Residents of Yuma, a town of 3,500 about 40 miles from the Nebraska border, had their car windshields shattered by baseball-sized hail that also pummeled buildings and broke windows, according to The AP.

City spokesperson Angie Cordell said there were no injuries reported but that the storm forced school closings while residents cleared fallen tree branches and the city used its front-end loader to remove ice accumulated from the hail, The AP reported. (RELATED: ‘Took A Shotgun And Blasted It’: Unimaginable Hail Storm Destroys Thousands Of Solar Panels In Texas)

Curtis Glenn, a trustee at Yuma Methodist Church, told The AP that hailstones piled up in doorways overnight Monday, jamming doors and creating dams of ice that pushed rainwater into buildings.

Glenn added that some of the church’s stained-glass windows were shattered, forcing church members to move the altar, Bibles and hymnals to safer places, The AP reported.

Glenn, who said the hail left dents in his car “big enough to put a fist in,” equated the sounds of the hailstorm to “a gun going off while you’re on a train,” according to the outlet.

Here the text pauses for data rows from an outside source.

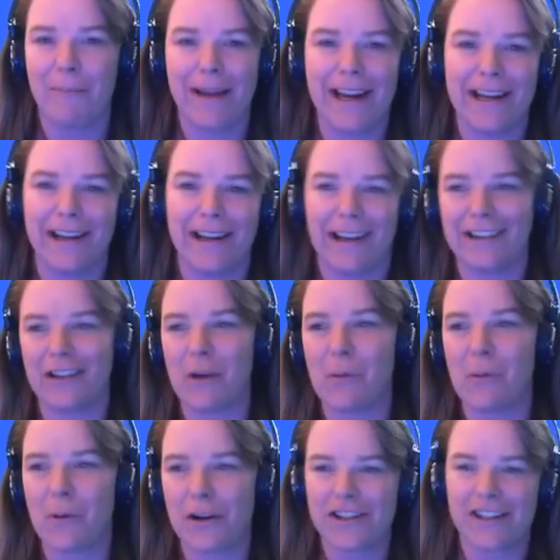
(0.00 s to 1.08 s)
beat like the
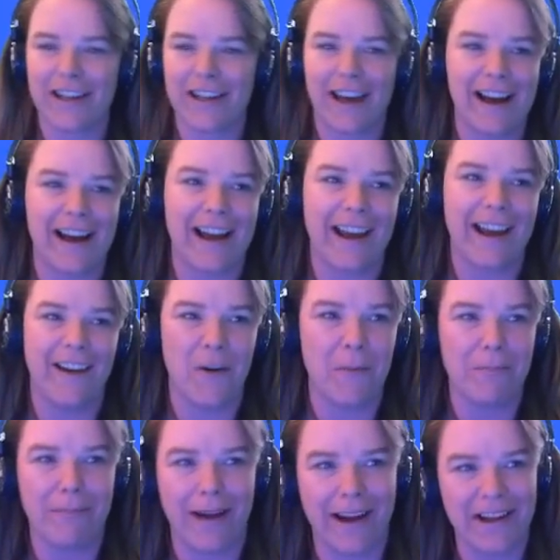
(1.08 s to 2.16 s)
worst guy
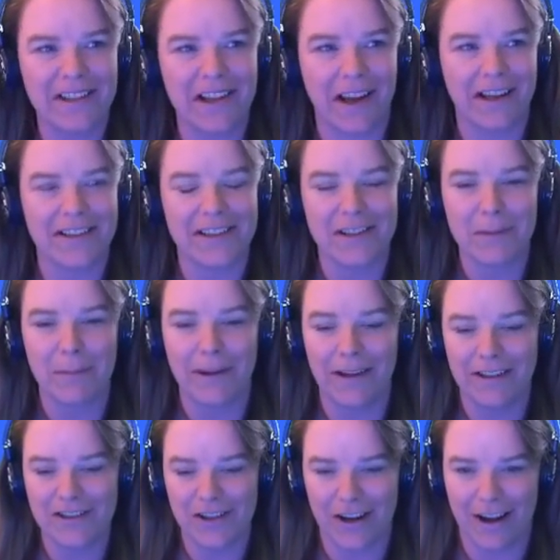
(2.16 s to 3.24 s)
on Mike Tyson's
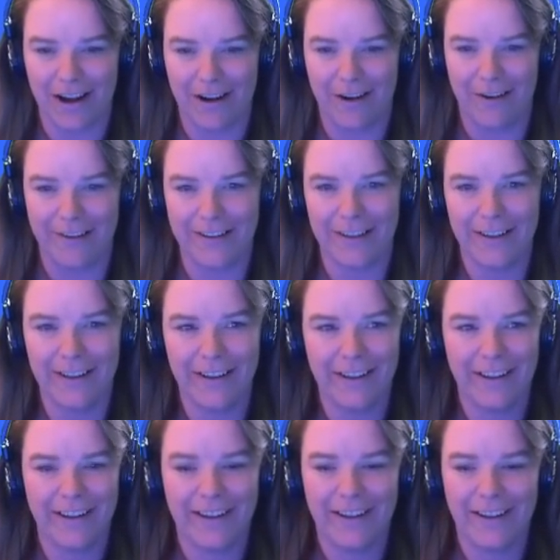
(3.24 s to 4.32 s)
punch out.
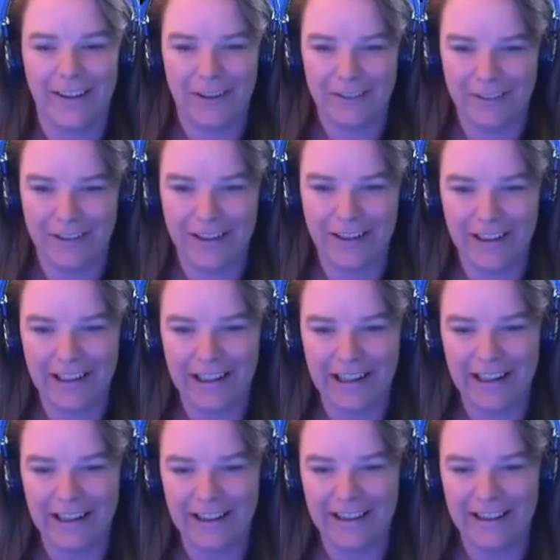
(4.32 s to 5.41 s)
Really?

“It’s not something you ever want to see or ever want to see again,” Glenn said.

“It was tremendous. It was tremendous,” Keven Means, a local contractor and resident in Yuma, told Denver7. “All we’ve been doing today is patching windows. And looking at the damage and trying to keep everybody dry if it’s supposed to rain again tonight, somebody told me.”

The National Weather Service said that there were reports of some hail as large as softballs, up to 4 inches in diameter, near Yuma, but that most of the hail were the size of eggs, golf balls and baseballs, according to The AP.